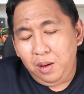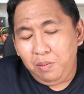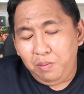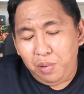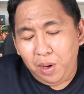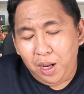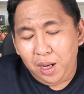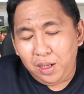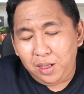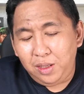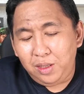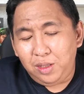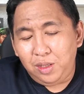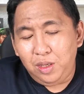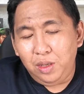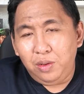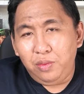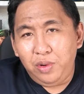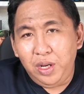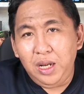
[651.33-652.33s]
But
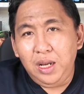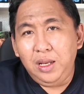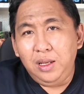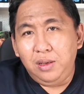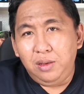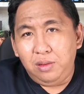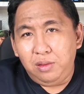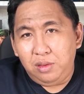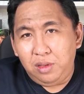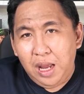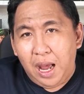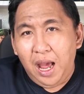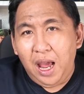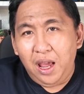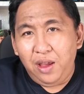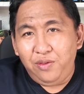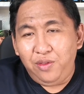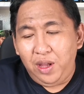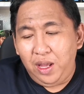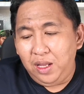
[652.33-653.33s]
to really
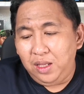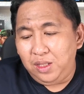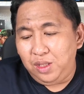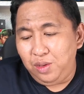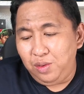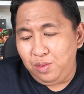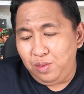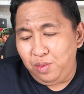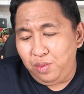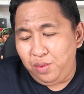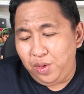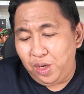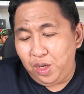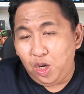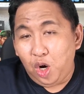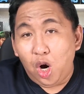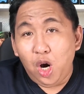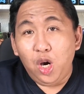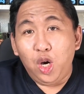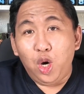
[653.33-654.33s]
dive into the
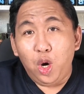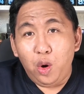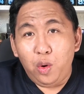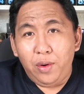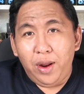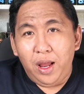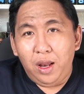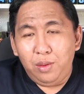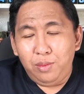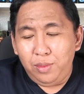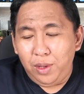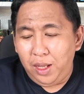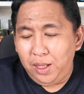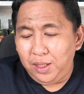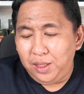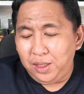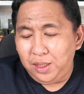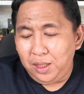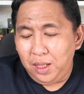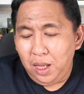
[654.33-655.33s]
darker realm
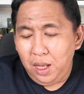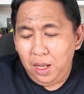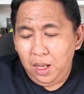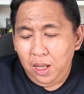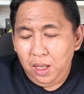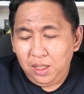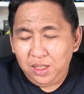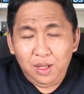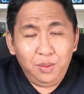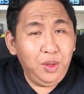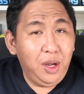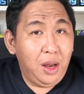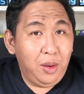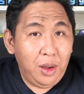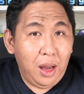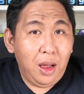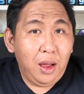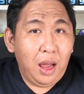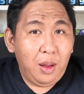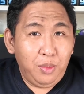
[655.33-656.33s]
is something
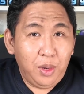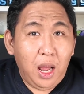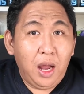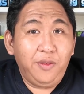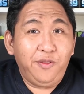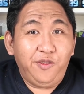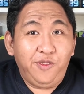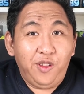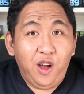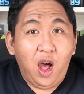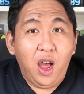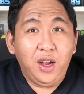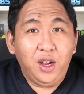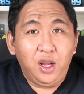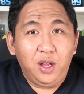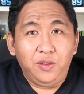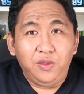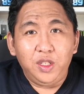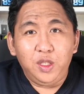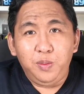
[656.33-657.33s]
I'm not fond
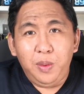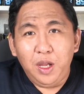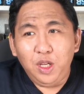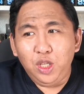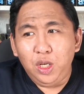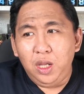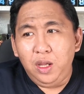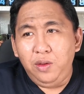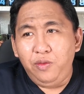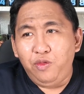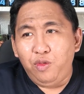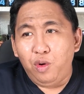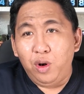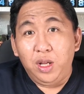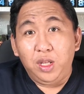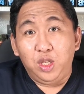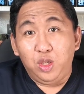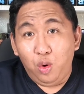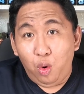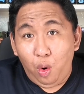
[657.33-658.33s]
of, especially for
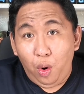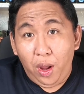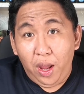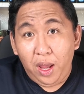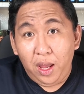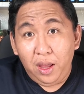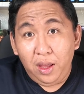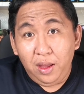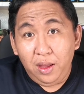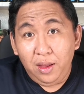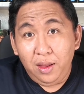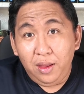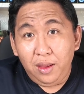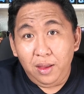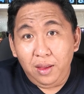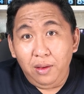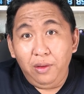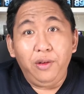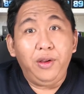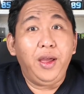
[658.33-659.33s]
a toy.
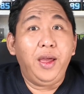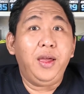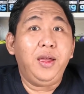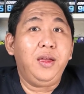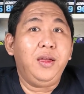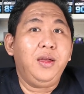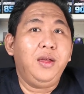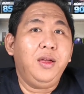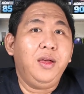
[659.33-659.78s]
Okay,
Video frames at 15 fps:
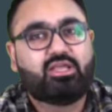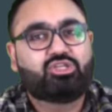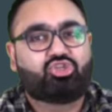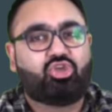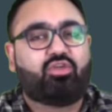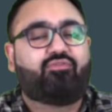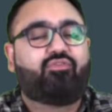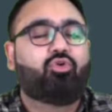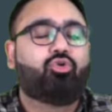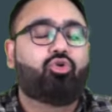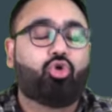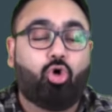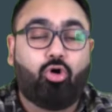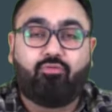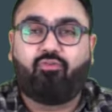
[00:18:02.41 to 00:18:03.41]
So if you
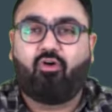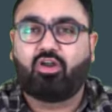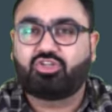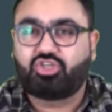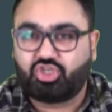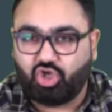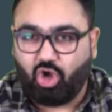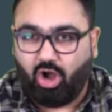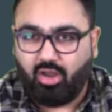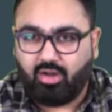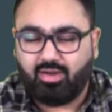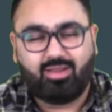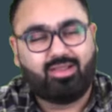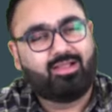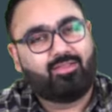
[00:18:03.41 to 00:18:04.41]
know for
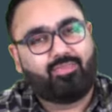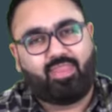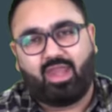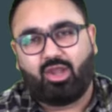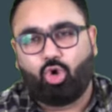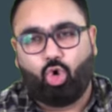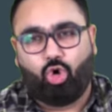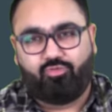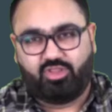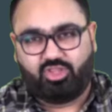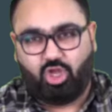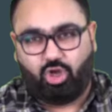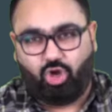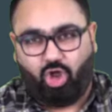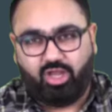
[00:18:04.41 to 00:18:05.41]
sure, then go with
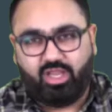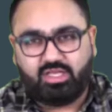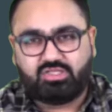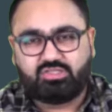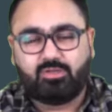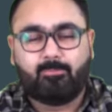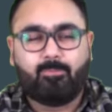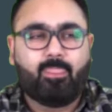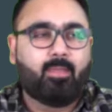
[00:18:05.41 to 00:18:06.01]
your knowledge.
:::::
▸ ASSIGNMENT: All of the material should be reproduced exactly, apart from the pictures.

▸ OUTPUT FOR THIS EXERCISE:
[651.33-652.33s]
But
[652.33-653.33s]
to really
[653.33-654.33s]
dive into the
[654.33-655.33s]
darker realm
[655.33-656.33s]
is something
[656.33-657.33s]
I'm not fond
[657.33-658.33s]
of, especially for
[658.33-659.33s]
a toy.
[659.33-659.78s]
Okay,
Video frames at 15 fps:
[00:18:02.41 to 00:18:03.41]
So if you
[00:18:03.41 to 00:18:04.41]
know for
[00:18:04.41 to 00:18:05.41]
sure, then go with
[00:18:05.41 to 00:18:06.01]
your knowledge.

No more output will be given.